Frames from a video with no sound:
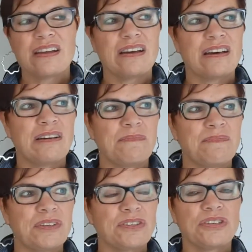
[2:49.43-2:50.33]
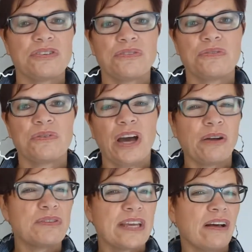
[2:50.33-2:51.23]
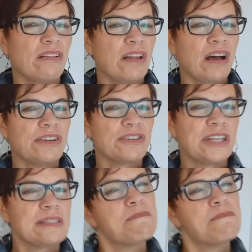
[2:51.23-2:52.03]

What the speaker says: to hotel laundries,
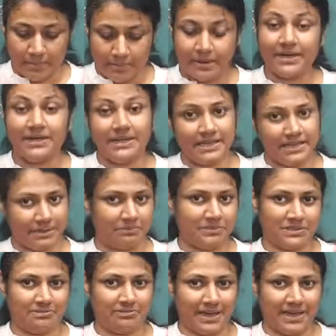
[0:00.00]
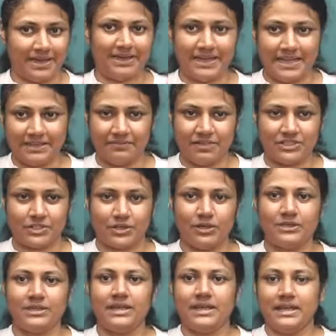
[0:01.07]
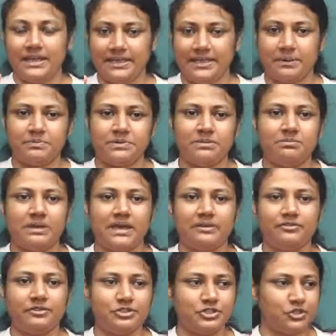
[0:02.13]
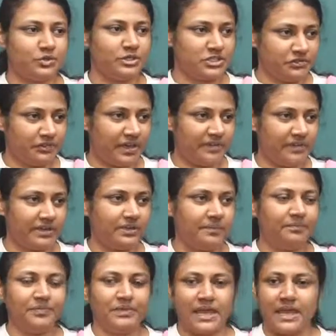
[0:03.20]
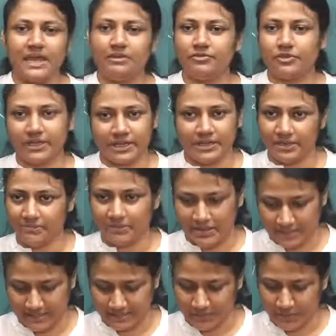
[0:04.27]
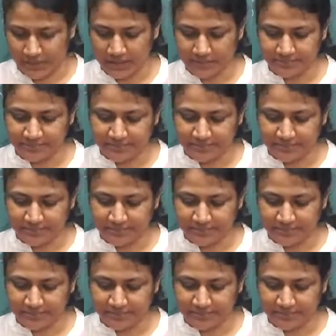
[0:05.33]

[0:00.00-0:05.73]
But he kept him back. Like we talked, he kept him back for Jewish favor and for getting money. Okay.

════

Task to carry out => Extract the text of all the records above verbatim, excluding pictures.

Result for this task =>
Frames from a video with no sound:
[2:49.43-2:50.33]
[2:50.33-2:51.23]
[2:51.23-2:52.03]

What the speaker says: to hotel laundries,
[0:00.00]
[0:01.07]
[0:02.13]
[0:03.20]
[0:04.27]
[0:05.33]

[0:00.00-0:05.73]
But he kept him back. Like we talked, he kept him back for Jewish favor and for getting money. Okay.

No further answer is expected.